SB 8 ist die Signalleistung von Strategien wie der von Crutcher. Mit diesem Gesetz konzentrierte sich Texas auf die Abschaffung der Abtreibung, nicht auf die Ablehnung Rogen, und die Antwort des Obersten Gerichtshofs gestern Abend – oder genauer gesagt, das Fehlen einer solchen – sprach Bände. Ein Bezirksgericht hatte das Inkrafttreten des Gesetzes blockiert (und kam zu dem Schluss, dass staatliche Richter die mit der Vollstreckung beauftragten Beamten waren), aber das Berufungsgericht des fünften Bezirks hat eine vorübergehende Aussetzung aller Verfahren in der Vorinstanz angeordnet, einschließlich derer, die Versuche zur Blockierung der Gesetz vom Inkrafttreten ab. Die Anbieter legten beim Obersten Gerichtshof eine Eilbeschwerde ein, und die Uhr begann zu laufen; Das Gericht hatte bis gestern Mitternacht Zeit, um zu handeln, bevor das Verbot in Texas in Kraft trat.

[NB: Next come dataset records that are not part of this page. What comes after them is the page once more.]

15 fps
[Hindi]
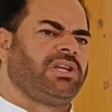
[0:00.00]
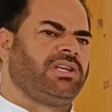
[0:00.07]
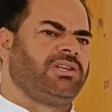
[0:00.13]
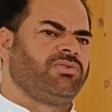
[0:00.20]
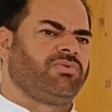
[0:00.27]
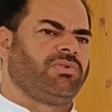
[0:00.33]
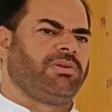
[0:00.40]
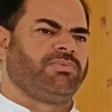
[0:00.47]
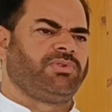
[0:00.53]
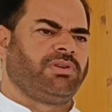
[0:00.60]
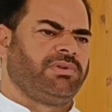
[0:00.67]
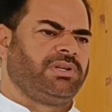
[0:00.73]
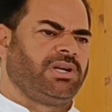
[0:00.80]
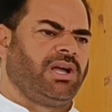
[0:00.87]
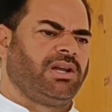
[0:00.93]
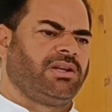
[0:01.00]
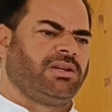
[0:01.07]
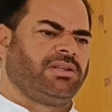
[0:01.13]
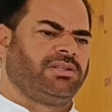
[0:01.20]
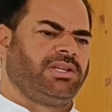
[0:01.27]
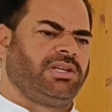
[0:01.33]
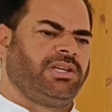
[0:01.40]
इस चैलेंज को हम स्वीकार
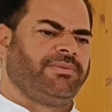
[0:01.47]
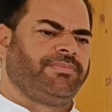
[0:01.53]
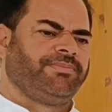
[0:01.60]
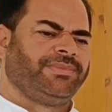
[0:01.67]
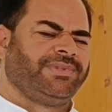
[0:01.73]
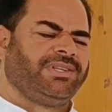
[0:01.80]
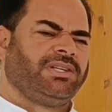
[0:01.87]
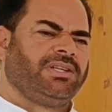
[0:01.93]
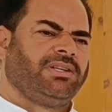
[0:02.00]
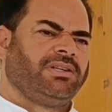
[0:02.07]
करते हैं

Als die Uhr Mitternacht schlug, hatten die Richter gerade nichts unternommen. Es gab keine Anordnung, die das Inkrafttreten des Gesetzes ermöglichte oder seine Durchsetzung verhinderte. Bis heute Morgen hatten die Richter noch immer kein Wort gesprochen.

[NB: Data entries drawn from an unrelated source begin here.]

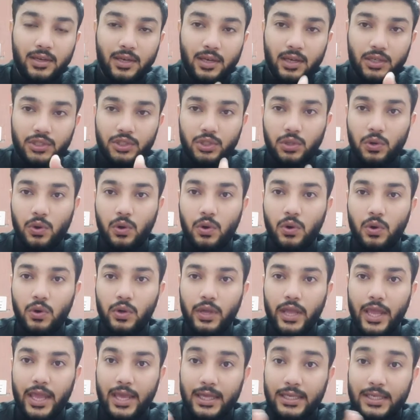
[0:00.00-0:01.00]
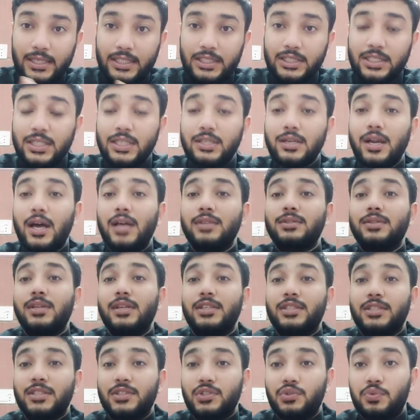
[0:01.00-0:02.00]
जो इंग्लिश की
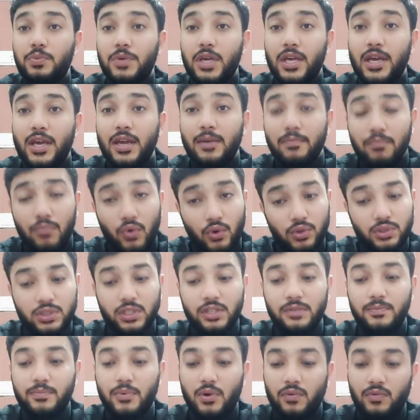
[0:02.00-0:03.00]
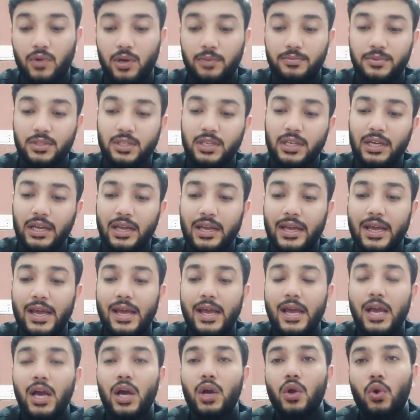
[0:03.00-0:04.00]
ट्रांसलेशंस भी हैं मोस्टली प्रोवर्ब्स की
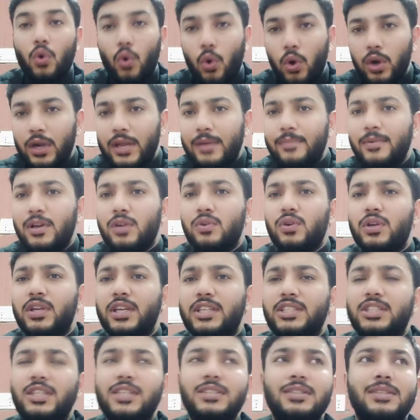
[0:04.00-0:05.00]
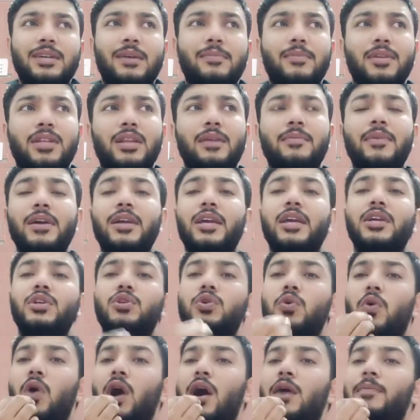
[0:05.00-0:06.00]
कोटेबल कोटेशंस का मतलब है कि
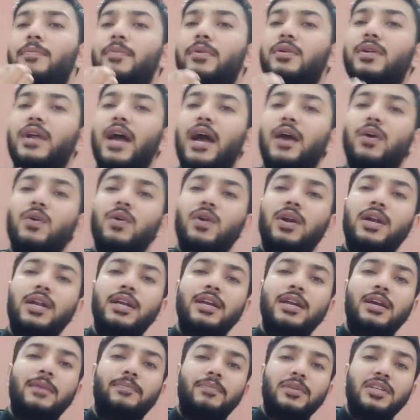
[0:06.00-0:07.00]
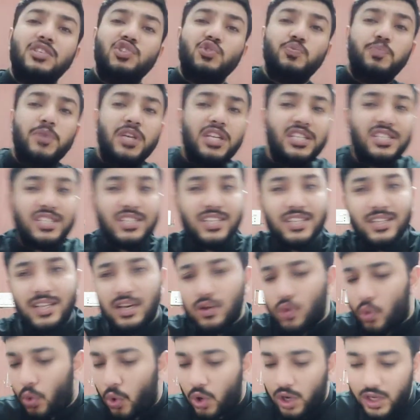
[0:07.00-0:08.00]
जो आप रेगुलरली अपनी स्पीच के अंदर
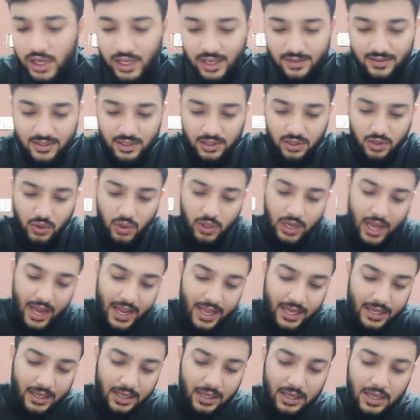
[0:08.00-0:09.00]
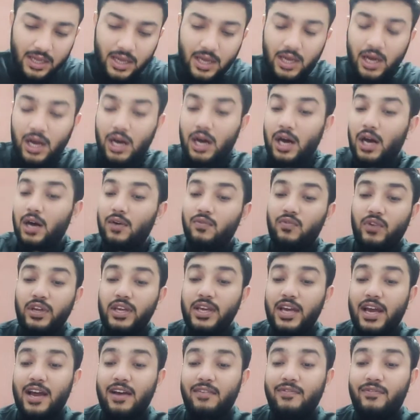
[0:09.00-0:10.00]
कोट कर सकते हो लाइक वी
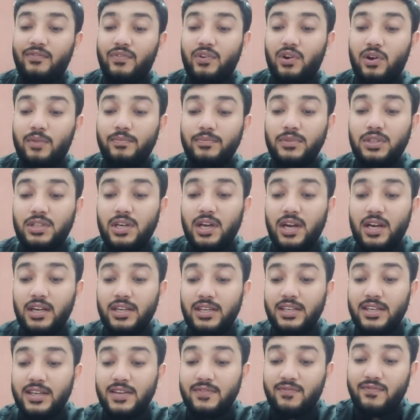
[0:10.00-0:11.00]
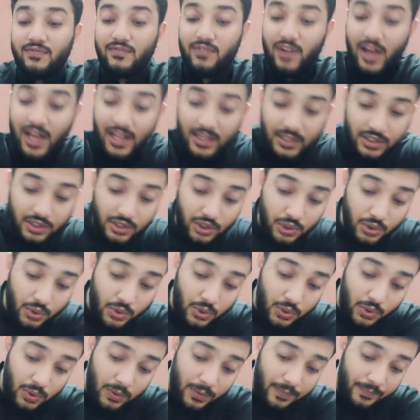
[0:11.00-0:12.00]
हैव फ्रॉम थर्टी वन टू
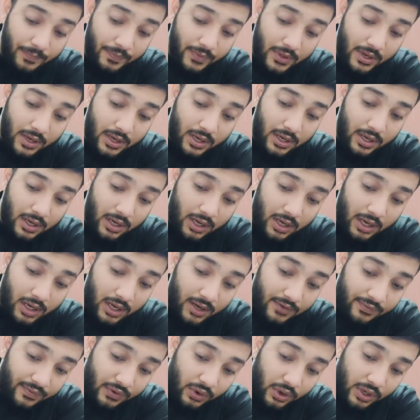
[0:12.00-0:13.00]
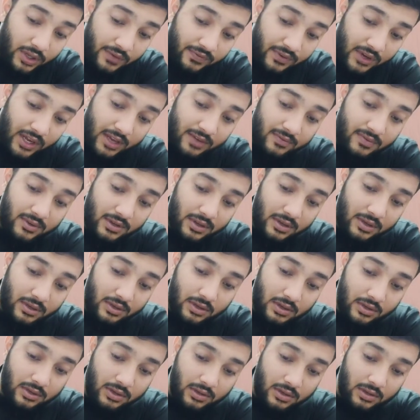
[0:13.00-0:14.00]
फोर्टी फाइव
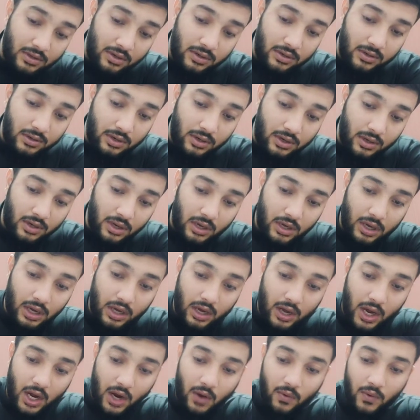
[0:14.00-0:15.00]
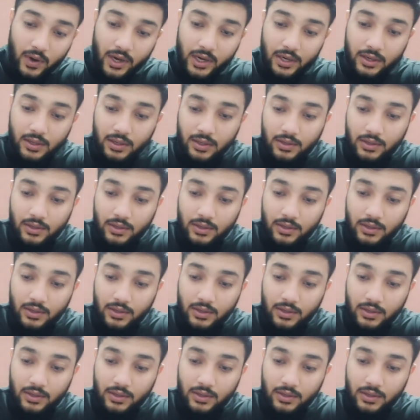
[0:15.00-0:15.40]
आर राइट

Einige werden zögern, zu viel in das Schweigen des Gerichts hineinzulesen – schließlich hat Texas sein Gesetz so konzipiert, dass es schwer anfechtbar ist. Und dem Gericht steht bereits eine große Abtreibungsentscheidung bevor: Nächsten Sommer werden die Richter über ein ganz anderes Abtreibungsgesetz entscheiden – eines, das den Schwangerschaftsabbruch nach der 15. Schwangerschaftswoche unter Strafe stellt. Mississippi forderte im Gegensatz zu Texas eine verfassungsrechtliche Anfechtung, weil staatliche Gesetzgeber auf Abtreibungsrechte drängen. Es gibt keine Garantie dafür, dass die Richter bereit sind, das Ende des Abtreibungsrechts für die Welt zu erklären, unabhängig davon, was sie über SB 8 sagen oder nicht sagen. Es ist auch nicht abzusehen, ob das Gericht noch über Texas entscheiden wird Notfallanfragen der Anbieter.

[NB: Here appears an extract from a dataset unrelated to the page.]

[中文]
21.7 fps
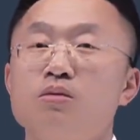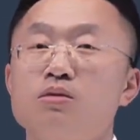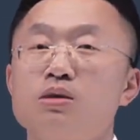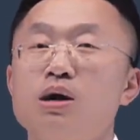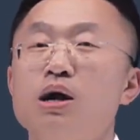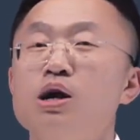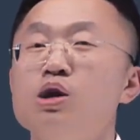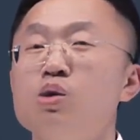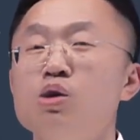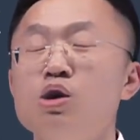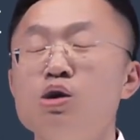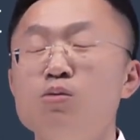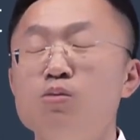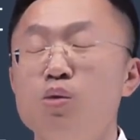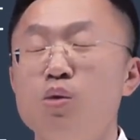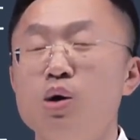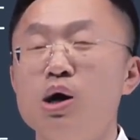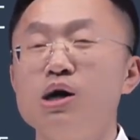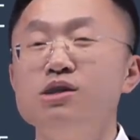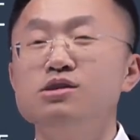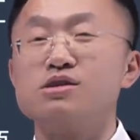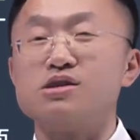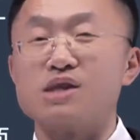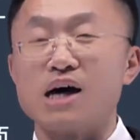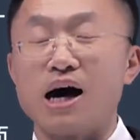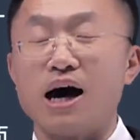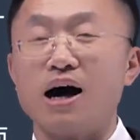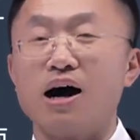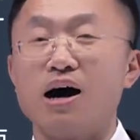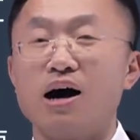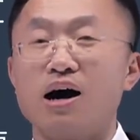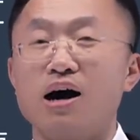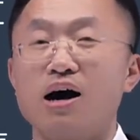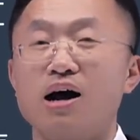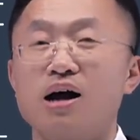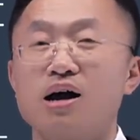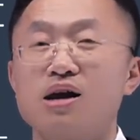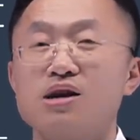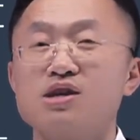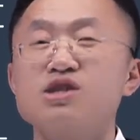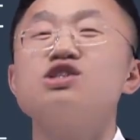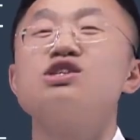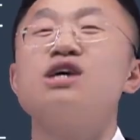当然，由于母和子啊
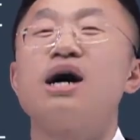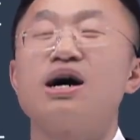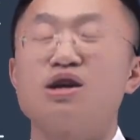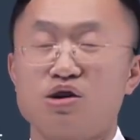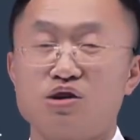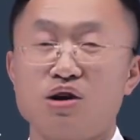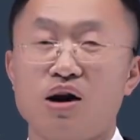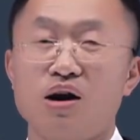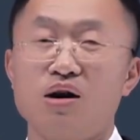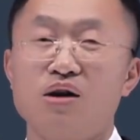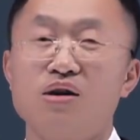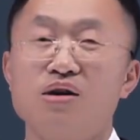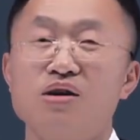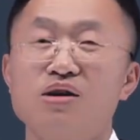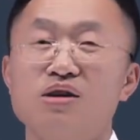一家人啊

Aber das Schweigen des Gerichts ist aufschlussreich. Stellen Sie sich vor, Massachusetts hätte Impfstoffe für Personen mit ehrlichen religiösen Einwänden vorgeschrieben und Privatpersonen erlaubt, Rechtsstreitigkeiten zur Durchsetzung dieses Dekrets zu nutzen. Oder wenn Kalifornien den Privatbesitz von Handfeuerwaffen verboten hätte. Jahrzehntelang hat der Gerichtshof geschrieben, dass Abtreibung so spaltend ist, weil sie die tiefsten Überzeugungen der Menschen über das Leben im Mutterleib, die Rechte der Frau, die Gleichstellung der Geschlechter und die Rolle der Ärzte berührt. Was auch immer man über die Abtreibungsgerichtsbarkeit des Gerichtshofs sagen könnte, die Richter schienen diese widersprüchlichen Überzeugungen ernst zu nehmen. Nicht mehr. Die Botschaft des High Court war eine verblüffende Gleichgültigkeit. Der Oberste Gerichtshof prüfte die Aussicht auf ein funktionales Abtreibungsverbot und sah überhaupt keinen Notfall.

In den 1990er Jahren sagte Mark Crutcher voraus, dass der Weg zur Beendigung der Abtreibung zivilrechtliche Klagen sein könnten. Wenn die Untätigkeit des Obersten Gerichtshofs ein Hinweis darauf ist, könnte er Recht gehabt haben.